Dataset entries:
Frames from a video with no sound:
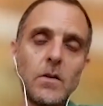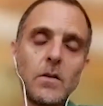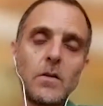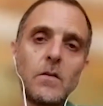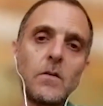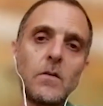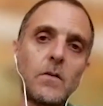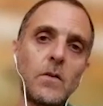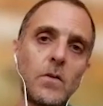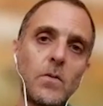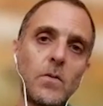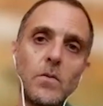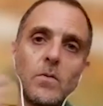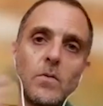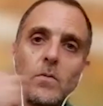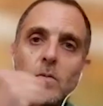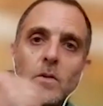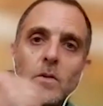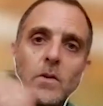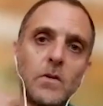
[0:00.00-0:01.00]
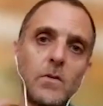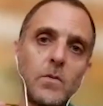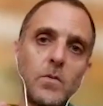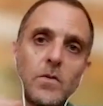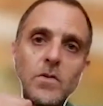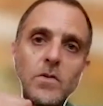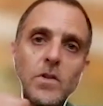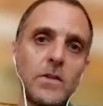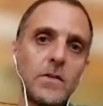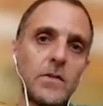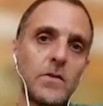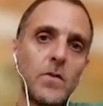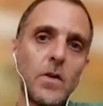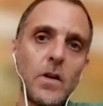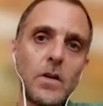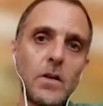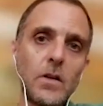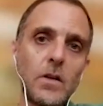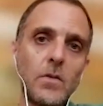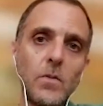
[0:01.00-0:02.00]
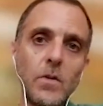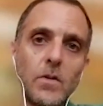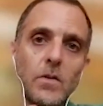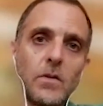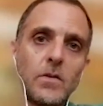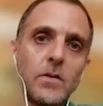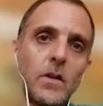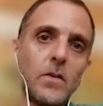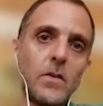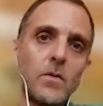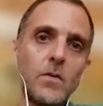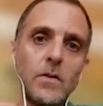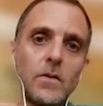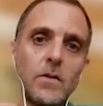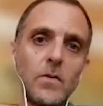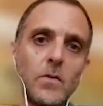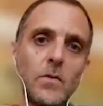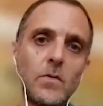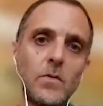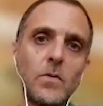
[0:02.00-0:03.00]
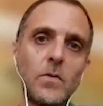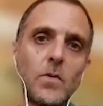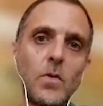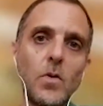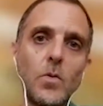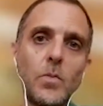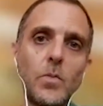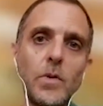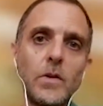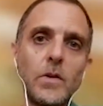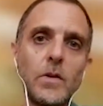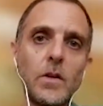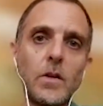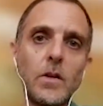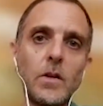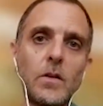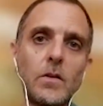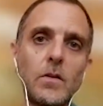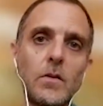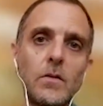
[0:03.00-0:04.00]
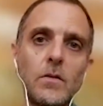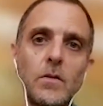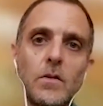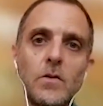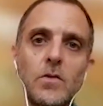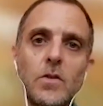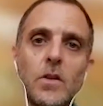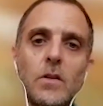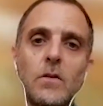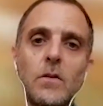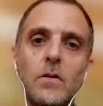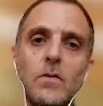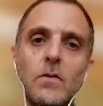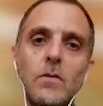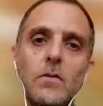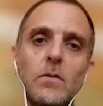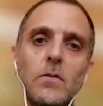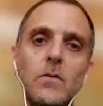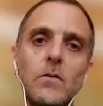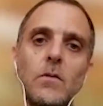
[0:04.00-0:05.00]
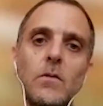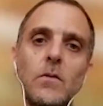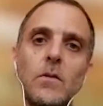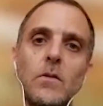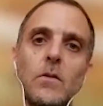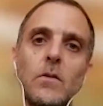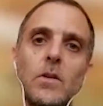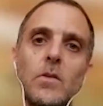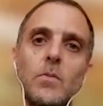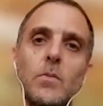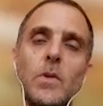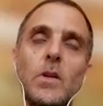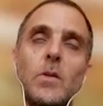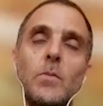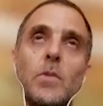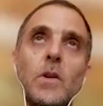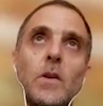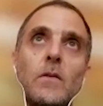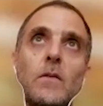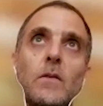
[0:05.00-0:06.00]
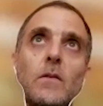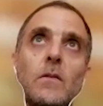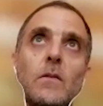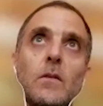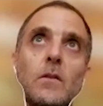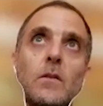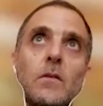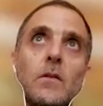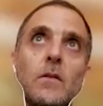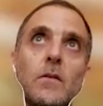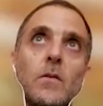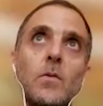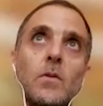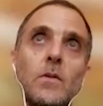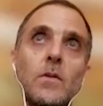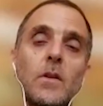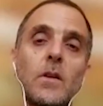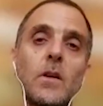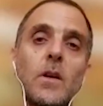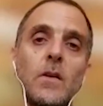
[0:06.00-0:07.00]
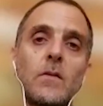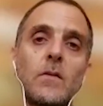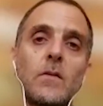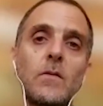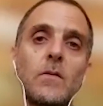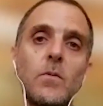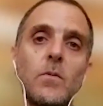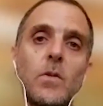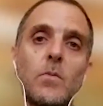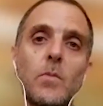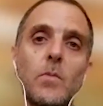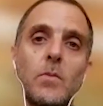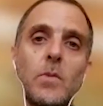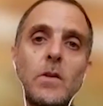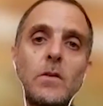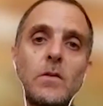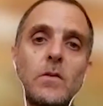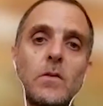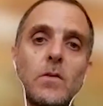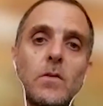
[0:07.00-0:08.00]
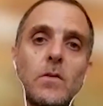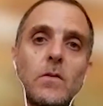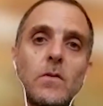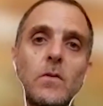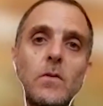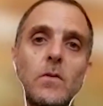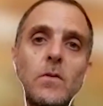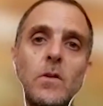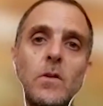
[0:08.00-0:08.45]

So it was just struggle with the terrorists to open the shelter in many places, and this was the case with my mother's also.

### Problem
Set down exactly, and only, the lines from the one holding "[0:05.00-0:06.00]" to the end of the records above, leaving every picture out.

### Response to the task
[0:05.00-0:06.00]
[0:06.00-0:07.00]
[0:07.00-0:08.00]
[0:08.00-0:08.45]

So it was just struggle with the terrorists to open the shelter in many places, and this was the case with my mother's also.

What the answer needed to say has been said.